■ TASK TO CARRY OUT ■
Everything in the records must be restated exactly, apart from the pictures.

■ DATASET EXTRACT ■
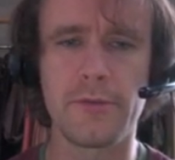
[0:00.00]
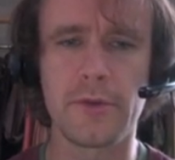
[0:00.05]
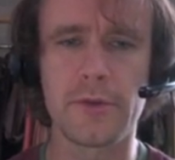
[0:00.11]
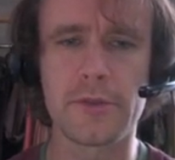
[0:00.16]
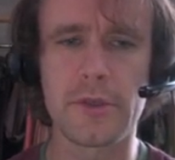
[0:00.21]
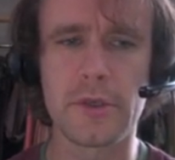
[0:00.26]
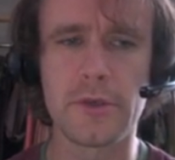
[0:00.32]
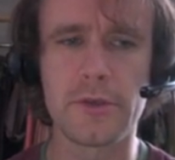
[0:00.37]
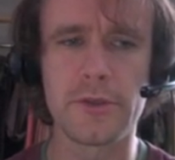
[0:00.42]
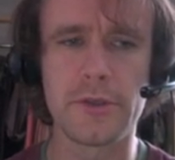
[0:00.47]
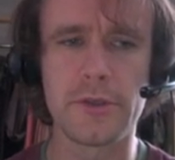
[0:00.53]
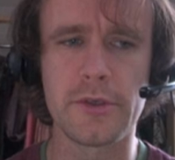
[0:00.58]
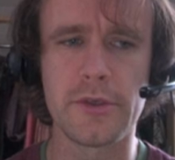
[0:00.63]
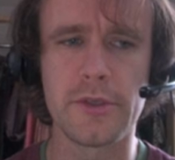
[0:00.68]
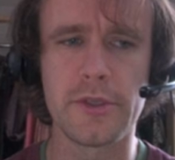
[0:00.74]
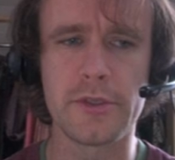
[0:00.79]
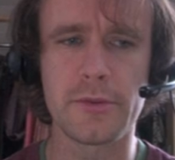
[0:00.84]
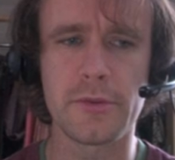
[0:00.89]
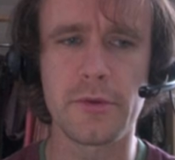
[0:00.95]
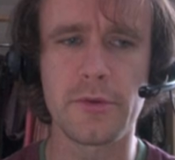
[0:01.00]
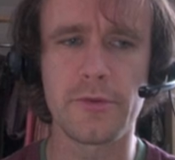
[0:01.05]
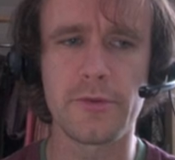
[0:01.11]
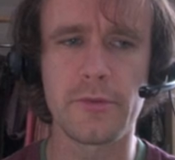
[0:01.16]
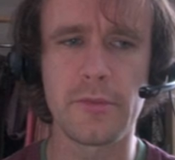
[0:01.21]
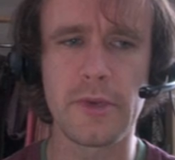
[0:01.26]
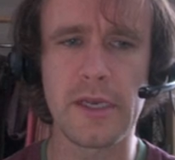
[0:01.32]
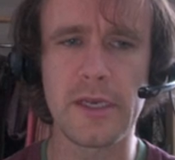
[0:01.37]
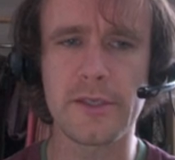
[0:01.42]
solution to this one
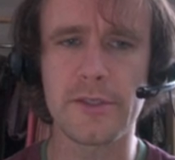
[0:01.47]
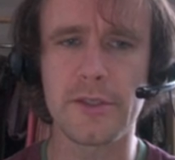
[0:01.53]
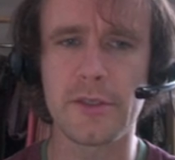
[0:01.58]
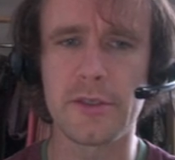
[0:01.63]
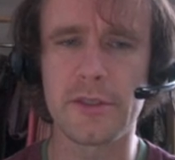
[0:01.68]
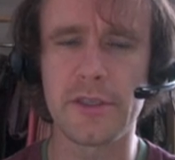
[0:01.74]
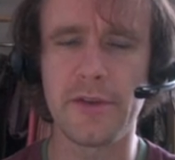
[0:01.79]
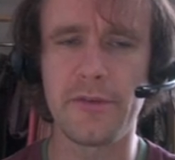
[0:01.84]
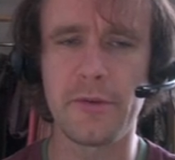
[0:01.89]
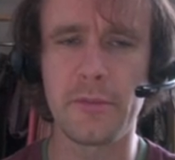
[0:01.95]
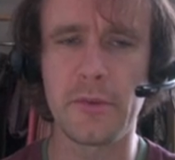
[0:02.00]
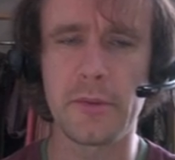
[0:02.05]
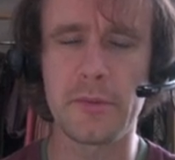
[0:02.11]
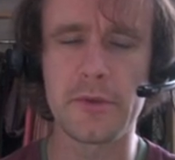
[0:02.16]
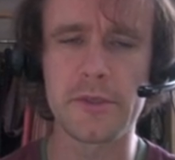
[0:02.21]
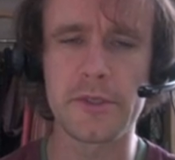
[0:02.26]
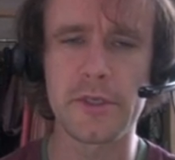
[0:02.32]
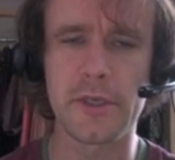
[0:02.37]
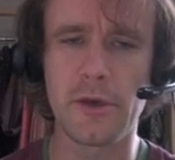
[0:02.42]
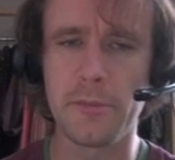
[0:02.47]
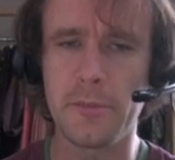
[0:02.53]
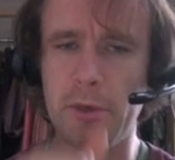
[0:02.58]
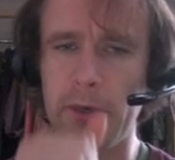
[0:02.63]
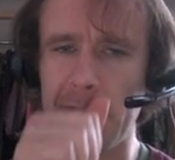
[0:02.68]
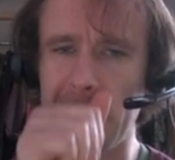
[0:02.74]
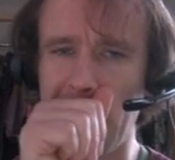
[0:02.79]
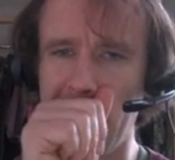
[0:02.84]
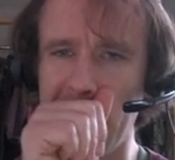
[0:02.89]
from last year's FMWC Open,
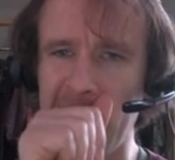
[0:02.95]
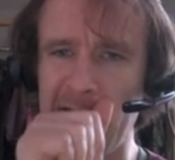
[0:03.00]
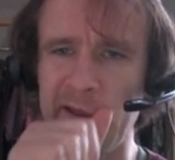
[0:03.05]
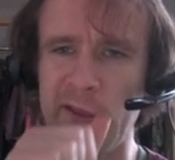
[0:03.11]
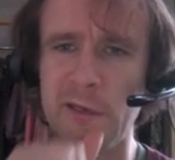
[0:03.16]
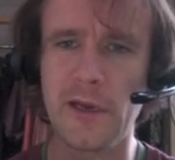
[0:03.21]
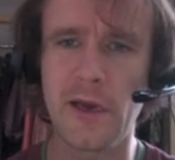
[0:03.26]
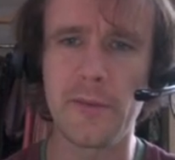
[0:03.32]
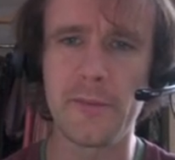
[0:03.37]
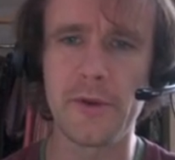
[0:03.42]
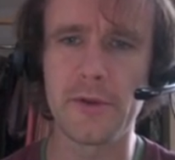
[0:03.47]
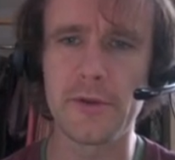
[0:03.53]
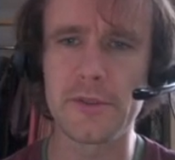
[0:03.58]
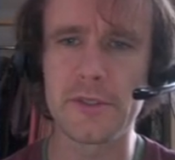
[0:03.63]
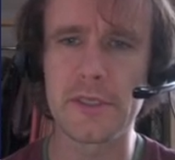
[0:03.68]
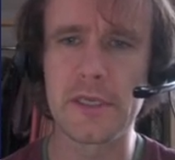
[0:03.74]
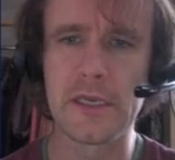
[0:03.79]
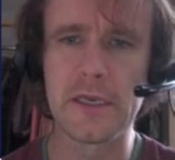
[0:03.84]
Dominate the Dominoes.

■ ANSWER SECTION ■
[0:00.00]
[0:00.05]
[0:00.11]
[0:00.16]
[0:00.21]
[0:00.26]
[0:00.32]
[0:00.37]
[0:00.42]
[0:00.47]
[0:00.53]
[0:00.58]
[0:00.63]
[0:00.68]
[0:00.74]
[0:00.79]
[0:00.84]
[0:00.89]
[0:00.95]
[0:01.00]
[0:01.05]
[0:01.11]
[0:01.16]
[0:01.21]
[0:01.26]
[0:01.32]
[0:01.37]
[0:01.42]
solution to this one
[0:01.47]
[0:01.53]
[0:01.58]
[0:01.63]
[0:01.68]
[0:01.74]
[0:01.79]
[0:01.84]
[0:01.89]
[0:01.95]
[0:02.00]
[0:02.05]
[0:02.11]
[0:02.16]
[0:02.21]
[0:02.26]
[0:02.32]
[0:02.37]
[0:02.42]
[0:02.47]
[0:02.53]
[0:02.58]
[0:02.63]
[0:02.68]
[0:02.74]
[0:02.79]
[0:02.84]
[0:02.89]
from last year's FMWC Open,
[0:02.95]
[0:03.00]
[0:03.05]
[0:03.11]
[0:03.16]
[0:03.21]
[0:03.26]
[0:03.32]
[0:03.37]
[0:03.42]
[0:03.47]
[0:03.53]
[0:03.58]
[0:03.63]
[0:03.68]
[0:03.74]
[0:03.79]
[0:03.84]
Dominate the Dominoes.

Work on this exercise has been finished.